İktidar, sıkıştığı  her dönemde, ülke ve toplum gerçeklerinin konuşulmaması için, ya gündemi değiştirerek, dikkatleri  başka yöne  çekmeye, yada yeni  ittifaklar ve düşmanlar yaratmayı metot haline getirdi. İktidar şimdi de ,‘terörsüz  Türkiye’ söylemi çerçevesinde, yeni ittifakları ve tartışma  konularını gündeme  soktu. Saray iktidarı muktedirlerinin, baştan beri laiklik ve Demokratik Cumhuriyete düşmanlığını, Demokrasiyi, amacına götüren ve uygun  yerde inilmesi gereken  bir tramvay gördüğünü biliyoruz. AKP başkanı, laik demokratik, hukuk devleti olan Cumhuriyetten kurtulmak için, Türk, Kürt ve Araplarla  ‘ümmet Birliğinin’ sağlayacaklarını, ve ortak olduklarını söylediği AKP, MHP ve DEM partisiyle bu yolda yürüyeceklerini açıkladı. Açıklanan bu sözde ‘ projenin’, 21 yy da, dünya genelinde, ülkemiz ve Ortadoğu gerçekliğinde, tam bir hayal proje olduğunu belirterek,  konuya yakından bakalım.:

       Biraz, Türkiye, dünya ve Ortadoğu gerçekliğini gören herkes biliyor ki, bu ‘proje’, iktidar cephesinin söylediği gibi, Türkiye gerçekliği dikkate alınarak, ayrıntıları düşünülerek hazırlanan, ‘yerli ve milli’ bir proje değildir. İthal projedir. ‘Türk, Kürt, Arap’ temelli ‘Ümmet birliği’ projesi, gerçekte, dünyayı ve özellikle, Türkiye de dahil, Ortadoğu’yu, BOP temelinde, yeniden şekillendirmek isteyen, ABD emperyalizmi ve İsrail siyonizmi tarafından, uzun zamandır planlanan, İsrail’in, genişlemesinin ve güvenliğinin sağlanması, Türkiye dahil, bölge ülkelerinin, Laik/seküler/milli ve üniter devlet yapılarının yıkılarak, millet değil, ümmetçi/şeriatçı rejimlerin kurulup yerleşmesi için hazırlanmış, bir projedir. Buradaki, ‘ümmet’, bütün müslümanları değil, sadece, Emevi - Vahabi  zihniyetinde, İran Şia’lığna karşı savaşacak bir ‘Sünni ümmet birlikteliği’ olarak planlanmaktadır. Oynanan oyun ve plan budur.

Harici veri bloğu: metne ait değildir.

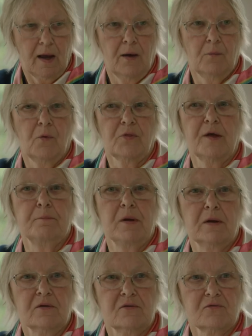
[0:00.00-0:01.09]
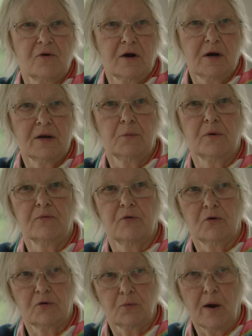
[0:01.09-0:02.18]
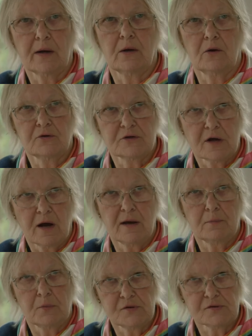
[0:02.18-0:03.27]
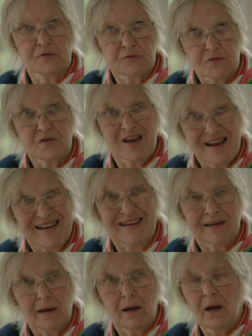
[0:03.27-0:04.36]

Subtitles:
And what they've been struggling with for quite a long time was saying,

        Ümmet birliği projesinin, asıl sahipleri olan ABD ve  İsrail, uzun süre planlamaya bağlı olarak, Türkiye ve PKK dahil, bölge ülkelerine, projenin hayata geçmesi için, doğrudan ve  dolaylı görevler verildi. Ülkede tartışılan bu günkü gelişmeler, BOP temelinde, ABD’ce verilen görevden sonra başlamıştır. Böylece, bir sabah kalktığımızda baktık ki, İktidar ortakları, gece, ‘vahiy’inmiş gibi, onlarca yıldır düşman ve cani katiller olarak gördükleri Kürtleri ve örgütlerini, onlarca yıldır kimlikler üzerinden düşmanlaştırdıkları ve katliamlarına seyirci kaldıkları Alevileri, islamı Araplaşma olarak gördükleri Arapları, canımızsınız, ciğerimizsiniz diye kucakladıklarını açıkladılar. Övgüler sıralamalara başladılar.

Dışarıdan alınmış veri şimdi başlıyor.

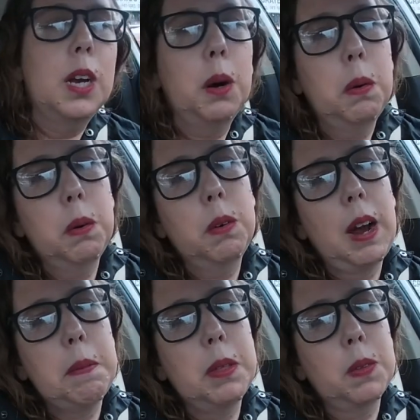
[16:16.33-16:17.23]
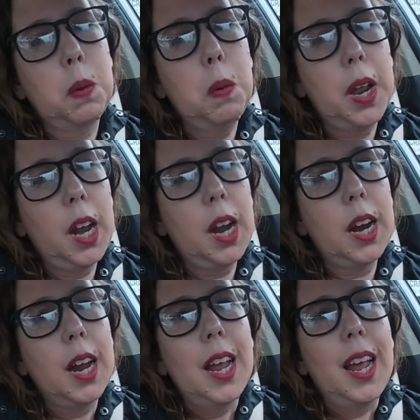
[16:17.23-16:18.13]
to go grab this
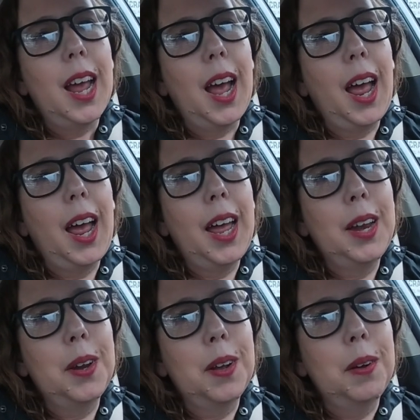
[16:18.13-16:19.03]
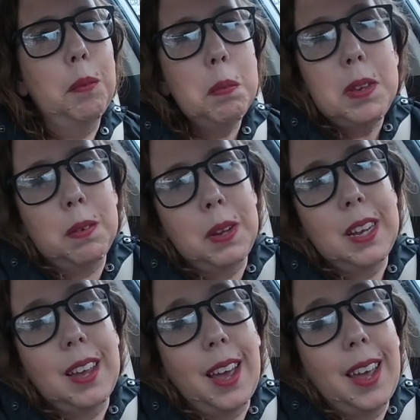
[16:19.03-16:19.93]
order and we'll be
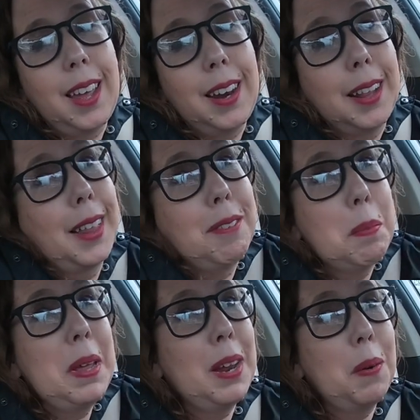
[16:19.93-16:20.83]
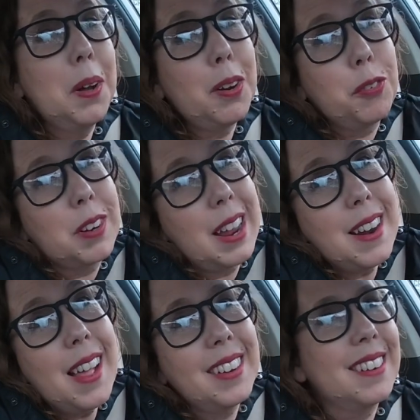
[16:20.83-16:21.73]
doing an 11 minute order for
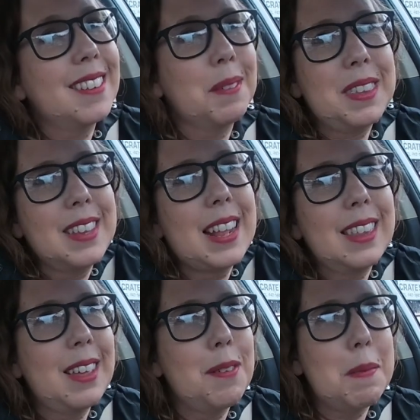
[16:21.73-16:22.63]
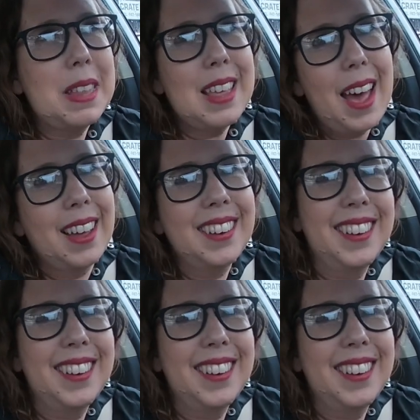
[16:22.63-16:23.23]
$10. So what's not to love about that?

         Milliyetçilik ve ümmetçilik, temelde birbirlerinden farklıdır. Miliyetçilik, bir etnik yapıya ve adı olan bir millete aittir. Sınırları belli vatanları vardır. Enternasyonal değil, nasyonaldir. Türk, Kürt, Arap, Alman vb gibi. Oysa, Yahudlik hariç, Hırıstıyanlık ve İslamiyet evrenseldir. Yani sabit  sınırı yoktur. Bütün dünya, Müslüman veya Hırıstıyan olabilir. Ancak, bütün dünya, Türk  Rus, yada, Fransız olamaz. Ümmet eşittir millet değildir. Ümmetçilk, milliyetçiliğin inkarıdır. Aynı potada  birleştiririz demek, sosyololik olarak imkansızdır, zırvalıktır. Bu nedenle ,iktidarın söylediği üç millete ait, ümmet birliği olayı bir hayaldir. Buna  olur demek, sadece proje sahiplerinin sinsi planlarına hizmet eder. Çünkü, ümmetçilik, feodal din kurallarının olduğu ortaçağ döneminin ürünüdür. Tarihsel ve  sosyolojik olarak, bireyin vatandaşlık bilincine sahip olduğu milliyetçilik çağında,  bir çok etnik kökenden gelen millet unsurlarını, vatandaşlıktan soyutlayıp, kul-tebaa haline getirip, tek din etrafında ümmet yapamazsınız. ABD’li ajanların  ‘Osmanlı Milleti’ sözleri, saçma sapan ve milliyetçiliğin tarihsel gelişiminin inkardır. BOP’un başarılı olması için, ABD temsilcisi CIA ajanı Tom Barrack’ın, sömürge valisi gibi Ortadoğu’da  dolaşıp, işbirlikçi kukla iktidarlarına, bu konuda haysiyet kırıcı talimatlar vermesi, ulus devletlerin, İsrail için tehdit olduğunu söylemesi bile, projenin aslında  emperyalist/Siyonist planı olduğunu açıkça ortaya  koyuyor.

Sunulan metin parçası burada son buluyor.